Quentin Mouron, écrivain

«Travailler fatigue» titrait sobrement le poète italien César Pavese, en 1936. Près d’un siècle plus tard, travailler fatigue toujours. Au début de l’année dernière, une étude de l’Université de Berne et de la Haute école des sciences appliquées de Zurich établissait que plus de 30% des Suisses et des Suissesses sont épuisés émotionnellement, et que cet épuisement est lié à leur contexte professionnel. 

Par ailleurs, au même moment, une étude commandée par l’assureur SWICA établissait que «57% des jours d’absence pour raisons psychiques étaient liés à des conflits au travail». Autrement dit, les Suisses et les Suissesses travaillent trop. Nous avons voté, il y a déjà plusieurs années, contre une semaine supplémentaire de vacances, contre le salaire minimum, contre un revenu universel, pour l’augmentation de l’âge de la retraite pour les femmes, pour l’espionnage des assurés. 

«En Suisse, on travaille, Madame!», lâche un lecteur hargneux sous un article consacré au burn-out. Oui, en Suisse on travaille. On en est si fiers qu’on a fini par penser que nous étions les seuls dans cette situation. Et encore, voyez-vous, nous avons des ennemis intérieurs, une cinquième colonne de flâneurs béats et de fainéants chroniques. 

Il va «finir à l'AI!»

C’est contre cet ennemi intérieur que ferraillent non seulement les partis de droite, mais encore tous ceux qui sont pris par cette espèce de délire névrotique qui se fait volontiers appeler «réalisme» ou «gros bon sens», et qui commande que l’on n’a jamais assez sué, que l’on n’a jamais fini d’acquiescer et de se courber devant son supérieur, toujours justifié d’avance, même et surtout quand celui-ci nous écrase ou bien nous broie.

A la rigueur, on veut bien admettre la nécessité humanitaire de ne pas laisser mourir les gens, on n’est quand même pas des Palestiniens après tout, mais on fera en sorte que ces travailleurs déchus ne soient plus tout à fait des gens comme les autres. Celui qui n’aurait pu retrouver la santé dans un délai acceptable risque bien, selon l’expression consacrée, de «finir à l’AI (Assurance Invalidité)», comme si l’inaptitude à effectuer une tâche professionnelle dans un contexte de pénibilité croissante était un stigmate infamant, le stade terminal de l’existence morale, quelque part entre l’exhibition à la sortie d’une école et le meurtre crapuleux de sang-froid. Comme si la valeur d’une femme ou d’un homme ne devait se mesurer qu’à l’aune de la production capitaliste.

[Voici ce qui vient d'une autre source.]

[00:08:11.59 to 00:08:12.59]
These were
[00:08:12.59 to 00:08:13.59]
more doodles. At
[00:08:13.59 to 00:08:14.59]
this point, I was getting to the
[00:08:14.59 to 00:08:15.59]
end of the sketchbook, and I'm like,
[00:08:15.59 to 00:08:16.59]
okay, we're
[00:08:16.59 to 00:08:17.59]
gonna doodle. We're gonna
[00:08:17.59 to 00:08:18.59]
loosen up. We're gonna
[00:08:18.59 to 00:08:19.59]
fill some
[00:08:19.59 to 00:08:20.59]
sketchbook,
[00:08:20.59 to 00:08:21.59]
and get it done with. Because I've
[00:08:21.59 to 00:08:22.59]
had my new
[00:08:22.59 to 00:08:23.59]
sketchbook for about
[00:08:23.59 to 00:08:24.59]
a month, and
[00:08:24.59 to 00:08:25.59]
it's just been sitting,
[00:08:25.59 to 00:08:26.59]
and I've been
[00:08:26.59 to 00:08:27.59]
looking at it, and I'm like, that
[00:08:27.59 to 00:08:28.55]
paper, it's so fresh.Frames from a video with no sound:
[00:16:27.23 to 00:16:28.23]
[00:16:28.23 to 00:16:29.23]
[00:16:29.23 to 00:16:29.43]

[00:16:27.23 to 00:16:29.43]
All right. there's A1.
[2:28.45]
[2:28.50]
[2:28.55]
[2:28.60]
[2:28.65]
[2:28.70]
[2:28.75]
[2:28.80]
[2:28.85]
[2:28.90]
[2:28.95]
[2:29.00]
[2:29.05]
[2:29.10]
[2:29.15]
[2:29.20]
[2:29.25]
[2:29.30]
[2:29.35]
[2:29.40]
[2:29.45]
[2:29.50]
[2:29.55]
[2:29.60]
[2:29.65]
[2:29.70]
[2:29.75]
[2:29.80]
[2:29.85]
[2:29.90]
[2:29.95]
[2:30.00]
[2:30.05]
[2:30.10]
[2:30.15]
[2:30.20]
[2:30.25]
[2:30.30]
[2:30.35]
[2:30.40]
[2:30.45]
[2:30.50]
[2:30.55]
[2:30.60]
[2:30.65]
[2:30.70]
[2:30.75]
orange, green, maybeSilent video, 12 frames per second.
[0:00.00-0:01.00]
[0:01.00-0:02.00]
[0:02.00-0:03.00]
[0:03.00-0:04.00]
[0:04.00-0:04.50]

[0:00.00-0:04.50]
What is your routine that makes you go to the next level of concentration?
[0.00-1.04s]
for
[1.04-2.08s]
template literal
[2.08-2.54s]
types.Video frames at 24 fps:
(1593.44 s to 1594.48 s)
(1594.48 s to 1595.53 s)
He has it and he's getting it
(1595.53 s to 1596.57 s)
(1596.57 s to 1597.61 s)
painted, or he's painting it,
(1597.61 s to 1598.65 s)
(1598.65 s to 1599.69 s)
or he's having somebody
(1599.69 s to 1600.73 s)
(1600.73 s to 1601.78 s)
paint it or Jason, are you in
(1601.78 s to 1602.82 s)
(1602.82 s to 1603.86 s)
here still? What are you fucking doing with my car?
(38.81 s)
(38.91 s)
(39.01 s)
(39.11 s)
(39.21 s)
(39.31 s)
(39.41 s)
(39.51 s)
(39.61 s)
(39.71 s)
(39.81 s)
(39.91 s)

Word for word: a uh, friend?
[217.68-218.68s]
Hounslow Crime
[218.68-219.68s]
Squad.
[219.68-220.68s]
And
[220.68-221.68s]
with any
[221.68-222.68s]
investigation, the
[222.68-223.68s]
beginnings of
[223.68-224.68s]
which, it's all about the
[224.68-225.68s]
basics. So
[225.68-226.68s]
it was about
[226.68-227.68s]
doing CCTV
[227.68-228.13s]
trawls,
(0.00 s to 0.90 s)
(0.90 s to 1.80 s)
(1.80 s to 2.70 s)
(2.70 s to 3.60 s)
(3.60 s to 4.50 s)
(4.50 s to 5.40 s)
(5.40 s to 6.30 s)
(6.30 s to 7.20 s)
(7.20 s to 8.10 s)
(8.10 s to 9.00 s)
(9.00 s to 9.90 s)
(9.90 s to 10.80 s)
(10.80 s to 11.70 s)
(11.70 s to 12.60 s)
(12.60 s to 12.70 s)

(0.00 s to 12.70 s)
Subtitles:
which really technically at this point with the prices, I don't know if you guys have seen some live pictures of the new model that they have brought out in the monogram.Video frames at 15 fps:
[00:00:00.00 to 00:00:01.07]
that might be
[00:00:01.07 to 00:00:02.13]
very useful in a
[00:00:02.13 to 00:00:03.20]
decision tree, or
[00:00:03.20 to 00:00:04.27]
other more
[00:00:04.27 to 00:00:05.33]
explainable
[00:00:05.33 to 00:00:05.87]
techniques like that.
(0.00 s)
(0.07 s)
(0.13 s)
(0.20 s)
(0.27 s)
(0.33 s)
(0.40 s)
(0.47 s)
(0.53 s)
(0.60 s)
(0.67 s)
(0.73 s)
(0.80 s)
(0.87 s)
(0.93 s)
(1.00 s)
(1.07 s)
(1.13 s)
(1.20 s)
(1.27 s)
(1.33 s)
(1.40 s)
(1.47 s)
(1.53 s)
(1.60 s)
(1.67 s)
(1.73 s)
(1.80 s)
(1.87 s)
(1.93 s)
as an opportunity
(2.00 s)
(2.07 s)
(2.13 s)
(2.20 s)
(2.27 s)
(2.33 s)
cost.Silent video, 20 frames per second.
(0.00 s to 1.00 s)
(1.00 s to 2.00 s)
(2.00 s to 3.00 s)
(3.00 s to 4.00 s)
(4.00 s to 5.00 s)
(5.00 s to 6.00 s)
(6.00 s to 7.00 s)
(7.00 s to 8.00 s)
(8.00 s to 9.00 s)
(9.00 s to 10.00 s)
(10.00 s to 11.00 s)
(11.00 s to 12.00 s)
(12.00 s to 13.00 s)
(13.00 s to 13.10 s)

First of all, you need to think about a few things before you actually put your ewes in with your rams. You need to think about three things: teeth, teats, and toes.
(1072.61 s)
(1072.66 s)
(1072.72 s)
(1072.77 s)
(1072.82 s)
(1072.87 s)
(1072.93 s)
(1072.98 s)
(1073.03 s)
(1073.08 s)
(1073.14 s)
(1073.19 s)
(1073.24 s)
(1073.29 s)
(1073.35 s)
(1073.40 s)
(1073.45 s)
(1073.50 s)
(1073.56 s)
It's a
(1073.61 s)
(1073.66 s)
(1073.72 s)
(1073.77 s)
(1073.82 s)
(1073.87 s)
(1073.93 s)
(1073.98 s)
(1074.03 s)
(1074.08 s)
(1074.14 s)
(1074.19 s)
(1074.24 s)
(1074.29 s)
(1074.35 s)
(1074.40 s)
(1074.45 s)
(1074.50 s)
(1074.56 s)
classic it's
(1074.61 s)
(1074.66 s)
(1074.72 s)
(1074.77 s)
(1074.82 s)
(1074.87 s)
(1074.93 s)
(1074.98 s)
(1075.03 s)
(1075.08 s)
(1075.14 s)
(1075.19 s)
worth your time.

En Suisse, on travaille, Madame. Oui, et on travaille trop. Il est urgent de redonner la priorité aux travailleuses et aux travailleurs, qui ne sont pas du capital abstrait, que l’on pourrait faire fructifier. Et il est urgent de rappeler que défendre les travailleuses, les travailleurs, c’est toujours défendre en même temps celles et ceux qui n’en peuvent plus, qui n’y arrivent plus. C’est s’élever contre les facilités de la stigmatisation, qui empruntent si souvent le masque trompeur du gros bon sens – quand il en est l’exacte négation.